Saved entries
══════════

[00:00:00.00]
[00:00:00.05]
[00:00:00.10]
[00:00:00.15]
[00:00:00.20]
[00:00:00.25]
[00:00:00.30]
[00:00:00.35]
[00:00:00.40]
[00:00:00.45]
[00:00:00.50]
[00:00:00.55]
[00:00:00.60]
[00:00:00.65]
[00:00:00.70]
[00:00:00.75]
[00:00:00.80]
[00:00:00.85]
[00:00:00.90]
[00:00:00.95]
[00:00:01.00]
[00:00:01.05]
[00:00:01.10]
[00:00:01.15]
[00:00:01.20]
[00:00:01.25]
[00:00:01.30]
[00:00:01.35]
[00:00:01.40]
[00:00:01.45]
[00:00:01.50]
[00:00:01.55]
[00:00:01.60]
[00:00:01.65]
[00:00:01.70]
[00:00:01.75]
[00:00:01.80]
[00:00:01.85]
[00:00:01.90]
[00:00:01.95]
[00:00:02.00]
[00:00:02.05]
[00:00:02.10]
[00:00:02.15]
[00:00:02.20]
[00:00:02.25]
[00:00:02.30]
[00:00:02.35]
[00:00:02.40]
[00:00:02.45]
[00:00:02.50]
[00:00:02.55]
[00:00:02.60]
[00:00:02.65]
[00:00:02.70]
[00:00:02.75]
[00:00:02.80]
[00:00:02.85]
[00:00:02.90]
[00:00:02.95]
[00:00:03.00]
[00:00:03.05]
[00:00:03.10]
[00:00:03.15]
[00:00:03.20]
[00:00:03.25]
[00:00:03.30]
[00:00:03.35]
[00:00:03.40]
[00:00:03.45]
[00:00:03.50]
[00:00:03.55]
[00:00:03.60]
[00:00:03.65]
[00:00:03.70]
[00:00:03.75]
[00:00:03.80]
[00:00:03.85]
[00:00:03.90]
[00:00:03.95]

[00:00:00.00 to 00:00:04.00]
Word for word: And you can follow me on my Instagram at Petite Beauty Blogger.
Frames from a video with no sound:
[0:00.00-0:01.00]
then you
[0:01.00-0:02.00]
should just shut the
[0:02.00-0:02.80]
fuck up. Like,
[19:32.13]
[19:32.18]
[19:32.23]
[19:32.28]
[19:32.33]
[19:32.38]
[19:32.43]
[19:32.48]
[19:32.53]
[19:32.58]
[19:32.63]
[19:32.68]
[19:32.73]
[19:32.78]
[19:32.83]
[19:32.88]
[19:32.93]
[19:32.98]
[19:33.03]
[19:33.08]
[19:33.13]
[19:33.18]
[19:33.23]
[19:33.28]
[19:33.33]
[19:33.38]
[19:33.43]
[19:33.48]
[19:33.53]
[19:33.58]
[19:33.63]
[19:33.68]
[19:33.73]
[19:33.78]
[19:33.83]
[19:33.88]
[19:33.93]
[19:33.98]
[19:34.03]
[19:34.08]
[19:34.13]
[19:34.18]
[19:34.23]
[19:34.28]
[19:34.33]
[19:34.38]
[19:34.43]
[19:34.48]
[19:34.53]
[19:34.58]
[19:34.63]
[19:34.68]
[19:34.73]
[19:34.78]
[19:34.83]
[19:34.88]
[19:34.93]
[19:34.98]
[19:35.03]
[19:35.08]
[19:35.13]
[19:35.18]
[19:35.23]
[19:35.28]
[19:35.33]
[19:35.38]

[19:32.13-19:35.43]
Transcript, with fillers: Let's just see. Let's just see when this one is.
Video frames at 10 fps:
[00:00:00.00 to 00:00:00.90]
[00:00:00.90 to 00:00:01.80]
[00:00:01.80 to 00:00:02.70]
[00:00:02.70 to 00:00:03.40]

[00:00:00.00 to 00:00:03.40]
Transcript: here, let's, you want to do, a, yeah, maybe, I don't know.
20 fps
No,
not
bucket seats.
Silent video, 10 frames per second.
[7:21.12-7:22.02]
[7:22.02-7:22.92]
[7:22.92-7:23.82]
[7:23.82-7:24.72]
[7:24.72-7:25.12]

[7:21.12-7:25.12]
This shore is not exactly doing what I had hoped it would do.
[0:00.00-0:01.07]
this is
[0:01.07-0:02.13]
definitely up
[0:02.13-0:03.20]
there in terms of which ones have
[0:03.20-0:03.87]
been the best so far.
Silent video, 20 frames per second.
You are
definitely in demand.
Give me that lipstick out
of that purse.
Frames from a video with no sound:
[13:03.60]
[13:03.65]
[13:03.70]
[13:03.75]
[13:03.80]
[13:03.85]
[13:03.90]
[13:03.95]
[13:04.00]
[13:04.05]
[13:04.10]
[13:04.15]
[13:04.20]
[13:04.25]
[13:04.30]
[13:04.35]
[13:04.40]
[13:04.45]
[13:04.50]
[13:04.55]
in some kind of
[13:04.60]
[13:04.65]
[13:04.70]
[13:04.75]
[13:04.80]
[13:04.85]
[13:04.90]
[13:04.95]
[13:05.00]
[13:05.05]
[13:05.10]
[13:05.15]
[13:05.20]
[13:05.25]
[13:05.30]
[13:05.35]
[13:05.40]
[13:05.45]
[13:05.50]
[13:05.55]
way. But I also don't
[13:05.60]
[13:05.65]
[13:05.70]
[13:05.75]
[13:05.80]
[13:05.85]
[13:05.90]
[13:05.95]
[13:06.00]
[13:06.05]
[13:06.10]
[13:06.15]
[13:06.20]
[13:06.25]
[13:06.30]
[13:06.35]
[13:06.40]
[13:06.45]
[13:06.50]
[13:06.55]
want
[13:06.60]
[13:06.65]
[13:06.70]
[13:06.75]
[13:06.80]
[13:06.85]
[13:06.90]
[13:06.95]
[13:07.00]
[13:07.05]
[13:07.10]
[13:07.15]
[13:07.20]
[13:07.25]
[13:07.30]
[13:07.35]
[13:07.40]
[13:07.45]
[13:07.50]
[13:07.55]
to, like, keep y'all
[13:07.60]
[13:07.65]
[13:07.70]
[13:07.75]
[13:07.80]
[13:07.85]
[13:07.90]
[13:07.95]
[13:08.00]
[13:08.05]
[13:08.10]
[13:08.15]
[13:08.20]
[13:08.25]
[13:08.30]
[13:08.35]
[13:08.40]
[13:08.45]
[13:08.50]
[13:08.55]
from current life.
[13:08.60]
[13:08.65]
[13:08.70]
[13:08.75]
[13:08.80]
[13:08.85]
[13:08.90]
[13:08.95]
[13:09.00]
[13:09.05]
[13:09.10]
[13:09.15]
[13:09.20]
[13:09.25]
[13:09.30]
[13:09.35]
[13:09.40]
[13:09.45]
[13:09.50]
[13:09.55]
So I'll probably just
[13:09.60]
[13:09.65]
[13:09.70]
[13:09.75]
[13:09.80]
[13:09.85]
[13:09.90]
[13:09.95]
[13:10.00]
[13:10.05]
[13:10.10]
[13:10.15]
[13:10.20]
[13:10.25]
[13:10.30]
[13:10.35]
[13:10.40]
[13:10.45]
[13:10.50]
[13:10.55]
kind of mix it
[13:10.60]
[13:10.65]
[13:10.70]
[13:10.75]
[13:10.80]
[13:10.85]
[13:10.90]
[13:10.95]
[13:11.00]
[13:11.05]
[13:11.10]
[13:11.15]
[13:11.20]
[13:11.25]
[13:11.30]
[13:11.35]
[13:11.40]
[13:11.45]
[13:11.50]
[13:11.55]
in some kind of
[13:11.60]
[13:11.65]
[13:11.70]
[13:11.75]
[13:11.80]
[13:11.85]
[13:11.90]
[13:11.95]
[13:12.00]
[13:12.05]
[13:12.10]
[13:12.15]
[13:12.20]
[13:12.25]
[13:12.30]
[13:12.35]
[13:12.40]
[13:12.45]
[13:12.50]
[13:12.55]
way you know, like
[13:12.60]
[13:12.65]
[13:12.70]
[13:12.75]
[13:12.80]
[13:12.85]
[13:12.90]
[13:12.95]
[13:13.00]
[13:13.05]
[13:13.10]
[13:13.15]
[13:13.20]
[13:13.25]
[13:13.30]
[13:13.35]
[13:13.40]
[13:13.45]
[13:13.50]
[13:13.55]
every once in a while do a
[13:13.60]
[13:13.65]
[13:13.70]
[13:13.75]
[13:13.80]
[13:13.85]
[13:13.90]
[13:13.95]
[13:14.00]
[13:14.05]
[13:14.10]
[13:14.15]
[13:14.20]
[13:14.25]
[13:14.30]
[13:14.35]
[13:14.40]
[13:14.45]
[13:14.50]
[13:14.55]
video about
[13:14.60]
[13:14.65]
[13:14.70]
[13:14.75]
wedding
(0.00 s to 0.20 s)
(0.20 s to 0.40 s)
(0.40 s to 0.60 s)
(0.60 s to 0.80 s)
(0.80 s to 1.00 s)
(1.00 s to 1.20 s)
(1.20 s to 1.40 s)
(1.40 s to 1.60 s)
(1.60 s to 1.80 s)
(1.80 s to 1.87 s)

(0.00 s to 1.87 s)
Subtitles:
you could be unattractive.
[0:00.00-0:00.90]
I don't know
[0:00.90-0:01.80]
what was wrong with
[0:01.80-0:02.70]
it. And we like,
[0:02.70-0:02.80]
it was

══════════

#### [WORK ITEM]
Each line from the top of the records down to the one with "[00:00:02.15]" must be retyped exactly; include both ends and nothing else.

#### [FINISHED EXERCISE]
[00:00:00.00]
[00:00:00.05]
[00:00:00.10]
[00:00:00.15]
[00:00:00.20]
[00:00:00.25]
[00:00:00.30]
[00:00:00.35]
[00:00:00.40]
[00:00:00.45]
[00:00:00.50]
[00:00:00.55]
[00:00:00.60]
[00:00:00.65]
[00:00:00.70]
[00:00:00.75]
[00:00:00.80]
[00:00:00.85]
[00:00:00.90]
[00:00:00.95]
[00:00:01.00]
[00:00:01.05]
[00:00:01.10]
[00:00:01.15]
[00:00:01.20]
[00:00:01.25]
[00:00:01.30]
[00:00:01.35]
[00:00:01.40]
[00:00:01.45]
[00:00:01.50]
[00:00:01.55]
[00:00:01.60]
[00:00:01.65]
[00:00:01.70]
[00:00:01.75]
[00:00:01.80]
[00:00:01.85]
[00:00:01.90]
[00:00:01.95]
[00:00:02.00]
[00:00:02.05]
[00:00:02.10]
[00:00:02.15]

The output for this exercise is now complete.